SEC’s Hester Peirce hasn’t seen ‘no real movement’ on SEC crypto regulation since joining in 2018

If the focus of the cryptocurrency industry is still on cryptocurrency trading, it is a sign that the industry has not lived up to its potential, according to

Securities and Exchange Commissioner Hester Peirce often feels like she is “on an island by herself” within the SEC. “I see these things differently than some of my colleagues did.”

That’s an understatement. While SEC Chairman Gary Gensler clarified that he regards most crypto assets as securities needing SEC registration and portrayed the industry as a Wild West, Peirce, one of five commissioners at the US banking regulator, has long been vocally pro-crypto, although in her definition, “I’m more in favor of people’s ability to try things and experiment with things, and I think that there has been a lot of interesting experimentation in the cryptocurrency space, and I expect there will be many more in the coming years.”

Peirce has spoken Decipher last week for the latest episode of the gm podcast. He prefaced his comments, as he always does, by saying they are his own and do not represent the views of the SEC. Peirce was initially nominated to serve as SEC commissioner by President Barack Obama in 2016, but the Senate didn’t act on her appointment until 2017. She is currently serving a 5-year term, which expires in 2025. “Because I’m at the SEC since 2018, not seeing any real movement, positive movement, over that period, is frustrating.”

He said he first heard of Bitcoin around 2012 and has since learned about the broader cryptocurrency ecosystem. But his interests are broader, he said, adding that his optimism about the industry has more to do with his desire to change the SEC’s approach to innovative new financial products, cryptocurrencies and otherwise.

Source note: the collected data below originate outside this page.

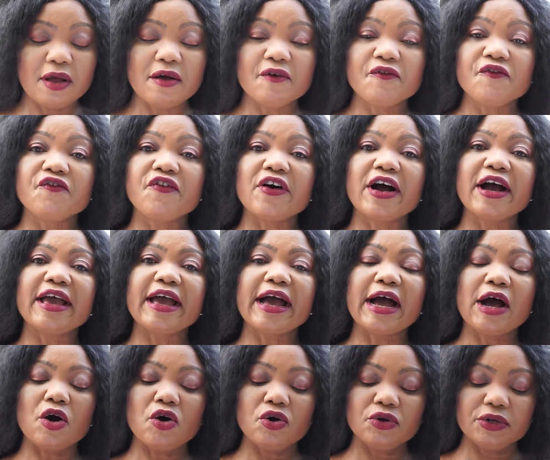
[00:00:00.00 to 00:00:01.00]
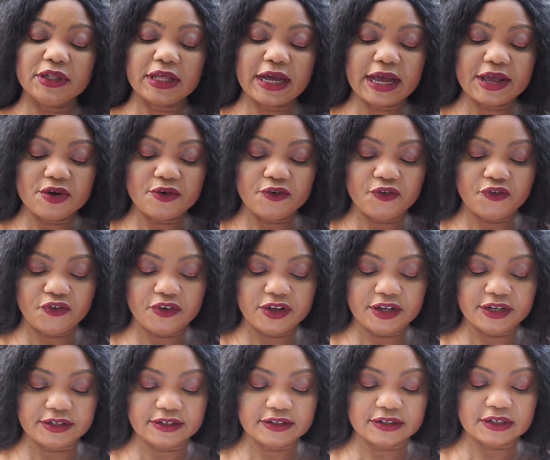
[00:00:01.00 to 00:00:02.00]
Fire under your
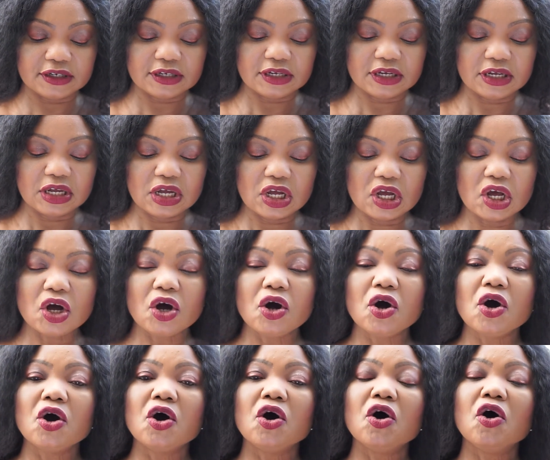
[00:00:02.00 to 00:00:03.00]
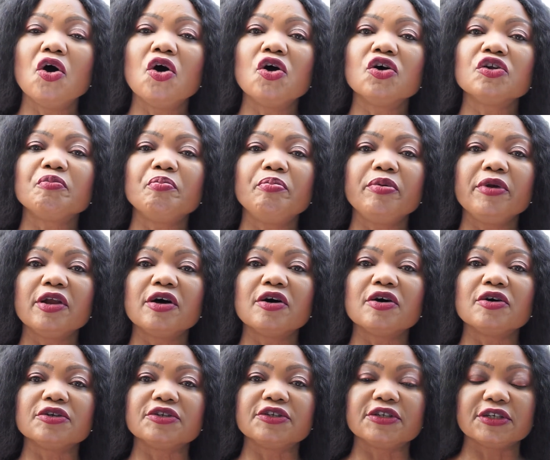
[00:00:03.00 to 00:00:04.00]
feet, hot
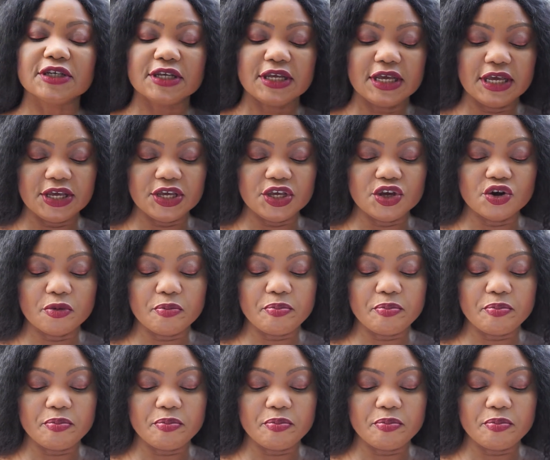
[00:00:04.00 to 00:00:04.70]
blood in your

“He wants to keep the doors open to innovation, he wants to make sure the financial sector isn’t dominated by a few big companies to the exclusion of everyone else. Because there are a lot of people with big ideas and I think it’s great that people are challenging the way we’ve done things,” she said.

The FX effect

At the time of Peirce’s interview last week, former FTX CEO Sam Bankman-Fried had not yet been arrested in the Bahamas and the SEC hadn’t done it yet accused him of allegedly defrauding stock investors in the company. Since Monday evening, the Justice Department has also filed charges, alleging he committed conspiracy, wire fraud and money launderingand the CFTC plans a commodities law violation lawsuit.

The cracks in FTX’s foundation began to show in early November, when a report revealed that the cryptocurrency exchange’s sister company, Alameda Research, held billions in illiquid FTT (FTX’s trading token) on its balance sheet. . A subsequent tweet from Binance CEO Changpeng Zhao referencing those “revelations” triggered massive withdrawals from FTX. After a few days, FTX had to freeze the funds. The company first sought a buyout from Binance but ultimately filed for bankruptcy on Nov. 11.

Last week, Peirce said he told people that all that Bankman-Fried has come to represent is, in his view, not the magnitude of the cryptocurrency industry’s potential.

“When I talk to people, I remind people, one: that cryptography is not about centralized entities; two: that cryptocurrency isn’t even about trading,” Peirce said. “Although there has been a lot of emphasis on trading in recent years, that’s not the core of what cryptocurrency is all about. And if it’s the core, it probably isn’t living up to its potential. And three: it’s still early days, so we have more to see.

Now that Bankman-Fried has been arrested and charged by multiple entities, Peirce’s warning about regulatory frameworks born out of reactions to the FTX explosion is especially prescient. What he hopes he doesn’t see, he said, is another major legislative push that happens before a thorough analysis has been done, such as after the 2008 global financial crisis.

“I think we should all be looking for regulatory frameworks that are developed in the context of enforcement action, because it’s a very attractive thing for regulators to do that,” he said. “And excludes everyone else from the process.”

He recalled that the 2008 recession was the catalyst for many new regulations. The largest and most sweeping measure was the Dodd-Frank Wall Street Reform and Consumer Protection Act, which in turn paved the way for the Consumer Financial Protection Bureau, the Financial Stability Oversight Council, and the Volcker Rule to curb speculative investing.

He’s saying that the DOJ itself has compared the collapse of FTX to Lehman Brothers. While Peirce said he doesn’t want to see a big wave of reactionary regulation, he advises cryptocurrency firms to proceed with caution.

“I urge people: The scope of securities laws is very broad,” he said. “If you have any doubts, even if you don’t have any doubts, consider calling a lawyer.”